When Ujo talks about fans’ ownership of/licences for music in a blockchain world, its views are similar to those of other blockchain startups in terms of people buying music from one service and having the licence to use it in another.
“It would be really cool if your music and all the data was persistent and attached to you, rather than locked to an application, so it could move across different music applications,” says Spallone.
Most of what Ujo Music is doing sits outside the traditional music-industry structures: collecting societies, publishers and labels, and the company has firm views about the challenges involved for anyone taking a different path.
“The adoption – and the desire for adoption – from those established companies is minimal. A lot of them make money from being opaque. They don’t make money from being transparent,” says Grushack.
“We tried to work with a lot of different publishers and PROs – and it was like pulling teeth. We don’t need that right at this point. We don’t need to be pulling teeth and trying to force change! Let’s work with people who are excited about doing new and interesting things instead.”
He adds, “If companies want to work with us, we’re happy to help them navigate these waters. But it’s such an uphill battle with these existing companies. They need to be shown that by being more open and more transparent, they can actually make more money. But unless they’re shown that, it’s a fight.”
Spallone agrees. “These are old, archaic systems that are not effective in the digital age. And the companies trusted to enact these legal processes will not let go of their control,” he says.
“Let’s call the problem for what it is: we don’t have an interoperable database of music rights. I could Google a song and find out who composed it, but not how to pay them […] But let’s assume that a lot of the businesses in the middle can be wholly automated, especially the ones born out of that 19th-century model of tracking what’s consumed and paying out on that.”
Grushack says that Ujo Music’s focus now is on “the middle-class of artists” who just want to make a living from their music: $50k-$80k a year, maybe.
“It’s really hard to do that: the stigma is that you’re either a starving artist or a rock star.
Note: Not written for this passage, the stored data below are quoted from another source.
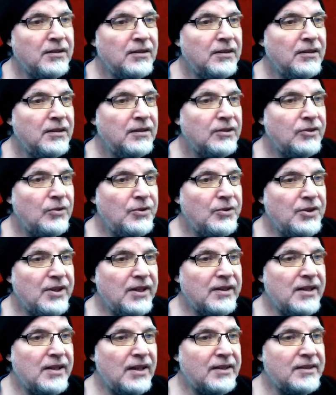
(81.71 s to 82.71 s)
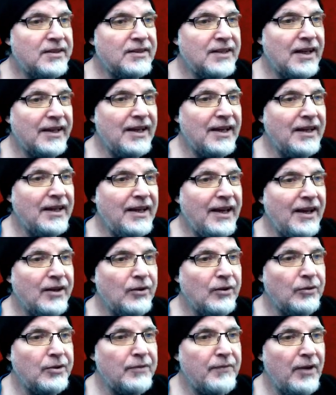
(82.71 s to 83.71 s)
As soon as you get that second candle
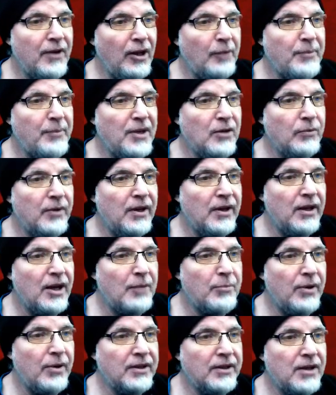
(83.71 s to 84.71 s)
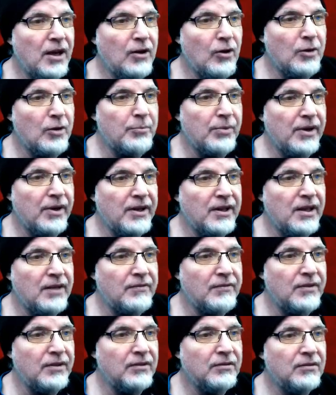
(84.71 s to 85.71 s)
developing red, I go to break
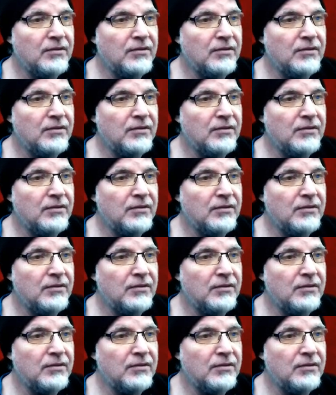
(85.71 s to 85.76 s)
even.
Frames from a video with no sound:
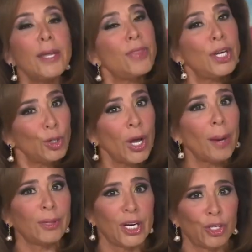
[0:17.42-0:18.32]
In their
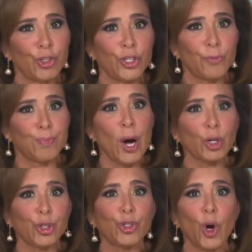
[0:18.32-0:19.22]
nomination of
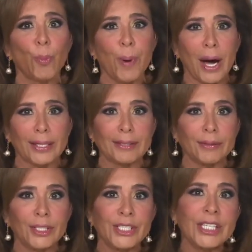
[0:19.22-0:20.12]
Bunker Joe
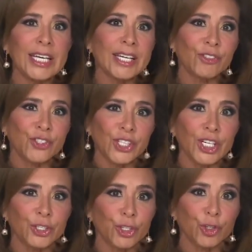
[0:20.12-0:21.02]
Biden, the
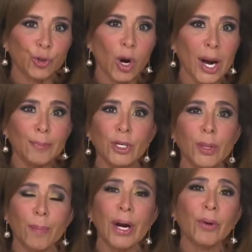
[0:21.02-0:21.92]
DNC described
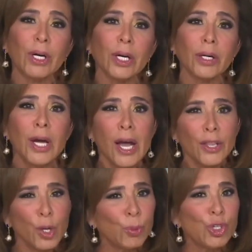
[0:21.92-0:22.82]
an America
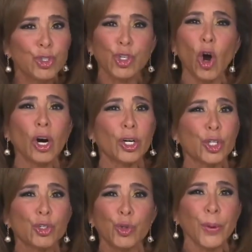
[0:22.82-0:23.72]
that was
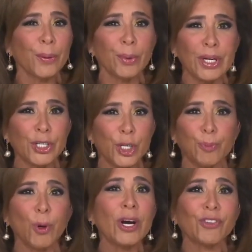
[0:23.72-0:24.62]
dark, dreary, and
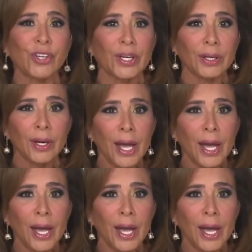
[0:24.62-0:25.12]
depressing.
But how do you just become a musician, without having to go on tour 300 days a year, or living on ramen in an apartment with three other people?” he says.
Spallone says that there are parallels between the blockchain space today and the philosophy of the filesharing community that brought such disruption to the music industry in the late 1990s onwards. But with one crucial difference.
“It’s exciting that we’re now applying the same sort of disintermediating technology that disrupted this industry and basically ripped all this value out of it, but that we’re trying to apply legitimate business models on top of it, in a way that puts money back into creators’ hands,” he says.
“It’s a noble task, sure, but if this doesn’t take off, man, the world really is fucked! How indicative would it be if, with all these broken systems in our world economically and politically, and here we are trying to do something truly egalitarian to reshape some business models, increase transparency and whatnot […] How indicative would that be if this can’t work? But it should work!”